The quality of life in communities, states and the nation hinge on what happens on Election Night. So, we approach it with the fervor such a responsibility demands.

But this year, Michelle Holdway, the Daily Herald News Editor who serves as chief of Election Night Command Central, had an interesting new analogy for our process.

"This is like Christmas Day for us," she began a remotely conducted pre-Election Night newsroom pep rally Tuesday afternoon.

Her point was that, as at Christmas, weeks and months of preparation culminate in a single special day of overwhelming activity and excitement. When it comes to executing an Election Night newsroom operation, the comparison is most fitting.

"It's amazing what we can accomplish in just four hours," Holdway told reporters and editors.

Here's a quick peek at what our editors, writers and photographers managed last Tuesday night: They followed and reported the results of more than 100 suburban, statewide and federal races, first with continuous online updates of individual stories beginning the moment the polls closed and later by sorting them to fit into six printed pages, each customized for editions appealing to the needs and interests of four regions for a total of 24 pages, including scores of headshot photographs and a variety of action photos from around the suburbs, the state and the nation. And they went beyond merely dryly regurgitating results to provide candidate interviews, reactions and analysis.

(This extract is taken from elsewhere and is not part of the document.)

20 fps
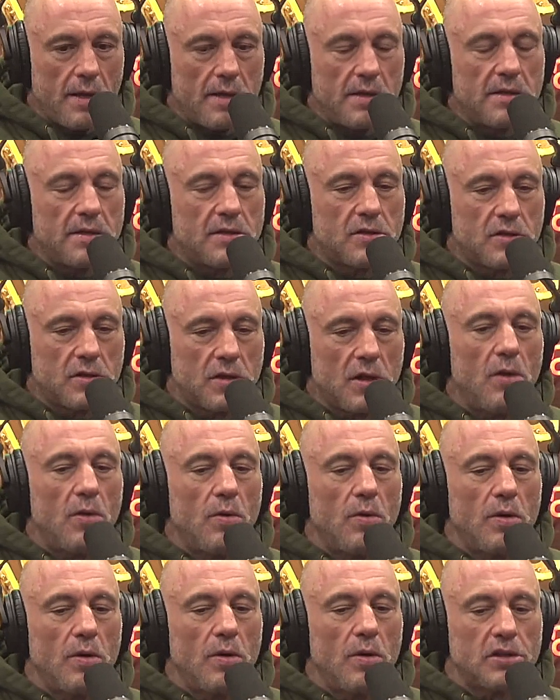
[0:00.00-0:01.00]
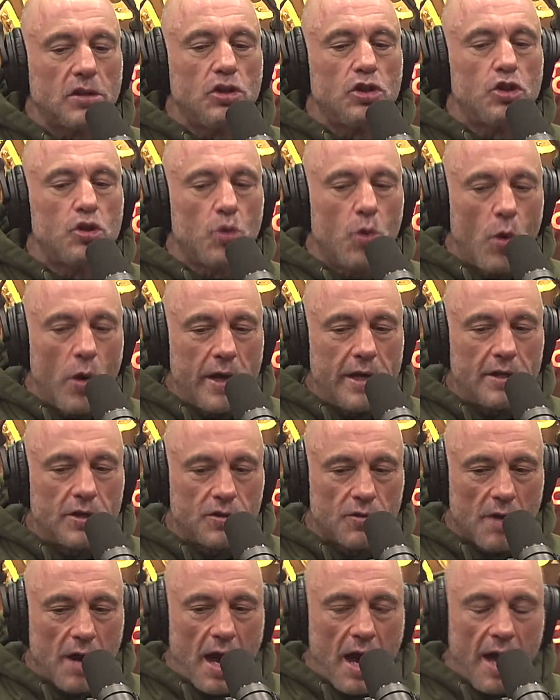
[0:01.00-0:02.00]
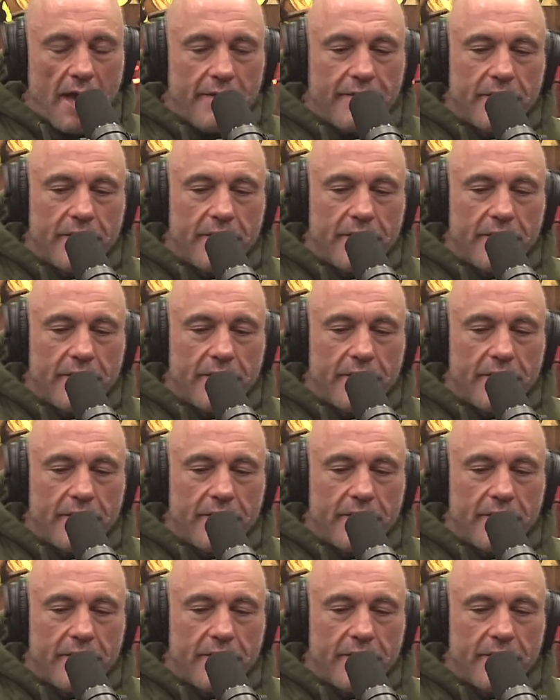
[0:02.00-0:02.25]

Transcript: It's a joy to drive.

For those of us involved with the effort, it is a thing of beauty when it comes together.

Of course, it almost never comes together perfectly. This Election Night, we overcame unforeseeable computer problems, inevitable glitches in getting results from various sources and the routine challenge of reporting definitively the outcome of countless races and ballot issues when the results in many cases are constantly shifting.

These days, it's not, I admit with some remorse, the heady, adrenaline rush we experienced in the pre-COVID atmosphere of a crowded, noisy newsroom with bursts of activity everywhere. Now, the activity is taking place in separate dens, living rooms and kitchens, as we work in our separate locales and communicate through email and constant one-on-one phone calls.

But Election Night is still a unique newsroom joy. Maybe we wouldn't trade it for Christmas Day, or even playing in a Super Bowl football game. But we also wouldn't trade it for anything else.